A faithful copy of all the data is the goal; omit the pictures.

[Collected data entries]
* * * * * * *
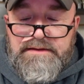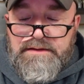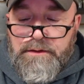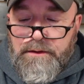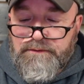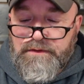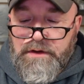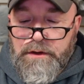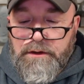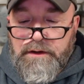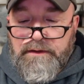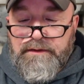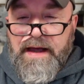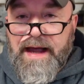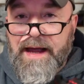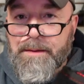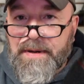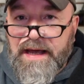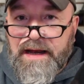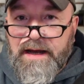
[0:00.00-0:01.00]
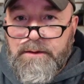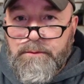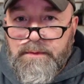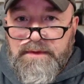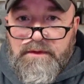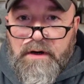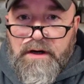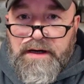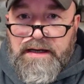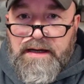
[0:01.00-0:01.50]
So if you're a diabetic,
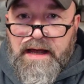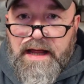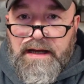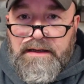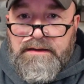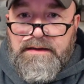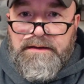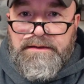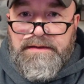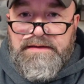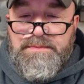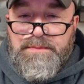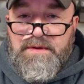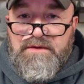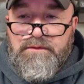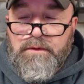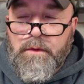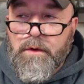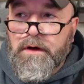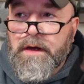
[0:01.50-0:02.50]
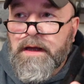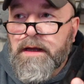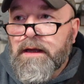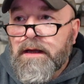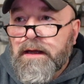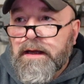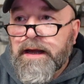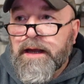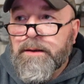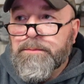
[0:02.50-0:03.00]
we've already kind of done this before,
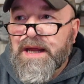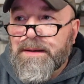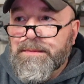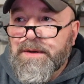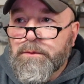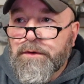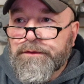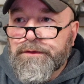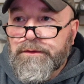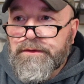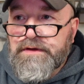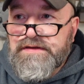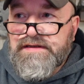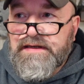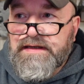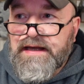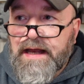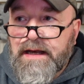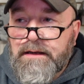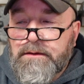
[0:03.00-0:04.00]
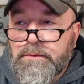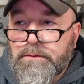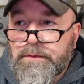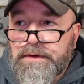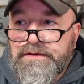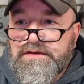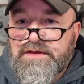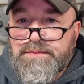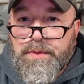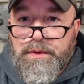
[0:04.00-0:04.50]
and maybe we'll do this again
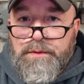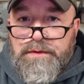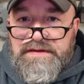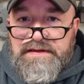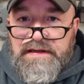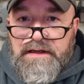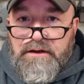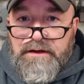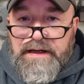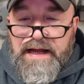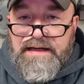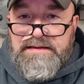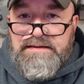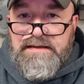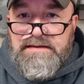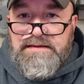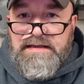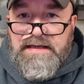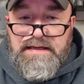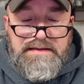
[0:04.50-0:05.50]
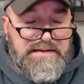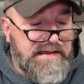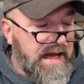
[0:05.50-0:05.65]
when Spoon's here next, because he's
* * * * * * *
Result of this exercise
[0:00.00-0:01.00]
[0:01.00-0:01.50]
So if you're a diabetic,
[0:01.50-0:02.50]
[0:02.50-0:03.00]
we've already kind of done this before,
[0:03.00-0:04.00]
[0:04.00-0:04.50]
and maybe we'll do this again
[0:04.50-0:05.50]
[0:05.50-0:05.65]
when Spoon's here next, because he's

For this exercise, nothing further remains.